> Directions: Could you reproduce all of these records exactly?

> Material provided:
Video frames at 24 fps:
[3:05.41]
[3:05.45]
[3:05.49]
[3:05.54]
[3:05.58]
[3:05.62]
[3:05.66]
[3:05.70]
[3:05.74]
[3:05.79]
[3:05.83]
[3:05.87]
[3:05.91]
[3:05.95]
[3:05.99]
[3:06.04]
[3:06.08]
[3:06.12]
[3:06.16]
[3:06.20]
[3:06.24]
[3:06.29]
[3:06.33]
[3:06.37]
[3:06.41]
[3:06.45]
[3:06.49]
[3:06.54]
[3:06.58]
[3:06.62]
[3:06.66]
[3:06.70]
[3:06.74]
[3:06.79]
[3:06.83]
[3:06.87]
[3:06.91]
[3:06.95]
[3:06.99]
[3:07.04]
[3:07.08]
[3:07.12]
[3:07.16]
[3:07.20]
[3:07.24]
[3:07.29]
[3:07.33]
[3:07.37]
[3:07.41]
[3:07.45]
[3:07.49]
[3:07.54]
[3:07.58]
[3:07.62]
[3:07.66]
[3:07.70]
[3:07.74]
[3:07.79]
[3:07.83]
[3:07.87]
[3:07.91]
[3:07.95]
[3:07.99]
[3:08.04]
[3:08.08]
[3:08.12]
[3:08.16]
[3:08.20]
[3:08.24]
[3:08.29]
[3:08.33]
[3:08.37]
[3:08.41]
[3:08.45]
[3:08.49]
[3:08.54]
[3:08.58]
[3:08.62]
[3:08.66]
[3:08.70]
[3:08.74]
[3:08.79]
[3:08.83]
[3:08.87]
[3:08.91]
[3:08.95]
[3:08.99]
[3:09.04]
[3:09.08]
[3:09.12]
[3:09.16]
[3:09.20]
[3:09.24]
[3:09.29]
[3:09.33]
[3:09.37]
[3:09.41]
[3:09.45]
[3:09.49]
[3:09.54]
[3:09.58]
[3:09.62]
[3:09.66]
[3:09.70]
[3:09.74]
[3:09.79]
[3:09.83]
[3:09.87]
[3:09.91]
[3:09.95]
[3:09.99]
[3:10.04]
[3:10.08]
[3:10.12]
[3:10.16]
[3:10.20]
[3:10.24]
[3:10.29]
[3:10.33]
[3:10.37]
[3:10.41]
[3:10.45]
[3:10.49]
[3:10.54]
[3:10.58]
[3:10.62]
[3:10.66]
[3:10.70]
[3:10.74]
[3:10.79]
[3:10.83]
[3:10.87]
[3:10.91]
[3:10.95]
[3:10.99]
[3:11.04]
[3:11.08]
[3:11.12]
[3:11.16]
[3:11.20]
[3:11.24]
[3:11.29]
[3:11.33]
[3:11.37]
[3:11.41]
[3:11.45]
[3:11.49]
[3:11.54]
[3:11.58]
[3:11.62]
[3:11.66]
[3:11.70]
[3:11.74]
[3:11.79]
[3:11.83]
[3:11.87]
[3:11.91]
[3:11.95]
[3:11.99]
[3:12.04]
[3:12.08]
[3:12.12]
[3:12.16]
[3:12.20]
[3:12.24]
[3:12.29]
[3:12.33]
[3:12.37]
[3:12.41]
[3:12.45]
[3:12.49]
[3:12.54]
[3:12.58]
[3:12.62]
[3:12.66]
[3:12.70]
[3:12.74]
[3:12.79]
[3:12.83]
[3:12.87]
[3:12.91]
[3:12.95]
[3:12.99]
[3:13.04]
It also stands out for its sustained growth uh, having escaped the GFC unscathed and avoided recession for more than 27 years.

> Expected output:
Video frames at 24 fps:
[3:05.41]
[3:05.45]
[3:05.49]
[3:05.54]
[3:05.58]
[3:05.62]
[3:05.66]
[3:05.70]
[3:05.74]
[3:05.79]
[3:05.83]
[3:05.87]
[3:05.91]
[3:05.95]
[3:05.99]
[3:06.04]
[3:06.08]
[3:06.12]
[3:06.16]
[3:06.20]
[3:06.24]
[3:06.29]
[3:06.33]
[3:06.37]
[3:06.41]
[3:06.45]
[3:06.49]
[3:06.54]
[3:06.58]
[3:06.62]
[3:06.66]
[3:06.70]
[3:06.74]
[3:06.79]
[3:06.83]
[3:06.87]
[3:06.91]
[3:06.95]
[3:06.99]
[3:07.04]
[3:07.08]
[3:07.12]
[3:07.16]
[3:07.20]
[3:07.24]
[3:07.29]
[3:07.33]
[3:07.37]
[3:07.41]
[3:07.45]
[3:07.49]
[3:07.54]
[3:07.58]
[3:07.62]
[3:07.66]
[3:07.70]
[3:07.74]
[3:07.79]
[3:07.83]
[3:07.87]
[3:07.91]
[3:07.95]
[3:07.99]
[3:08.04]
[3:08.08]
[3:08.12]
[3:08.16]
[3:08.20]
[3:08.24]
[3:08.29]
[3:08.33]
[3:08.37]
[3:08.41]
[3:08.45]
[3:08.49]
[3:08.54]
[3:08.58]
[3:08.62]
[3:08.66]
[3:08.70]
[3:08.74]
[3:08.79]
[3:08.83]
[3:08.87]
[3:08.91]
[3:08.95]
[3:08.99]
[3:09.04]
[3:09.08]
[3:09.12]
[3:09.16]
[3:09.20]
[3:09.24]
[3:09.29]
[3:09.33]
[3:09.37]
[3:09.41]
[3:09.45]
[3:09.49]
[3:09.54]
[3:09.58]
[3:09.62]
[3:09.66]
[3:09.70]
[3:09.74]
[3:09.79]
[3:09.83]
[3:09.87]
[3:09.91]
[3:09.95]
[3:09.99]
[3:10.04]
[3:10.08]
[3:10.12]
[3:10.16]
[3:10.20]
[3:10.24]
[3:10.29]
[3:10.33]
[3:10.37]
[3:10.41]
[3:10.45]
[3:10.49]
[3:10.54]
[3:10.58]
[3:10.62]
[3:10.66]
[3:10.70]
[3:10.74]
[3:10.79]
[3:10.83]
[3:10.87]
[3:10.91]
[3:10.95]
[3:10.99]
[3:11.04]
[3:11.08]
[3:11.12]
[3:11.16]
[3:11.20]
[3:11.24]
[3:11.29]
[3:11.33]
[3:11.37]
[3:11.41]
[3:11.45]
[3:11.49]
[3:11.54]
[3:11.58]
[3:11.62]
[3:11.66]
[3:11.70]
[3:11.74]
[3:11.79]
[3:11.83]
[3:11.87]
[3:11.91]
[3:11.95]
[3:11.99]
[3:12.04]
[3:12.08]
[3:12.12]
[3:12.16]
[3:12.20]
[3:12.24]
[3:12.29]
[3:12.33]
[3:12.37]
[3:12.41]
[3:12.45]
[3:12.49]
[3:12.54]
[3:12.58]
[3:12.62]
[3:12.66]
[3:12.70]
[3:12.74]
[3:12.79]
[3:12.83]
[3:12.87]
[3:12.91]
[3:12.95]
[3:12.99]
[3:13.04]
It also stands out for its sustained growth uh, having escaped the GFC unscathed and avoided recession for more than 27 years.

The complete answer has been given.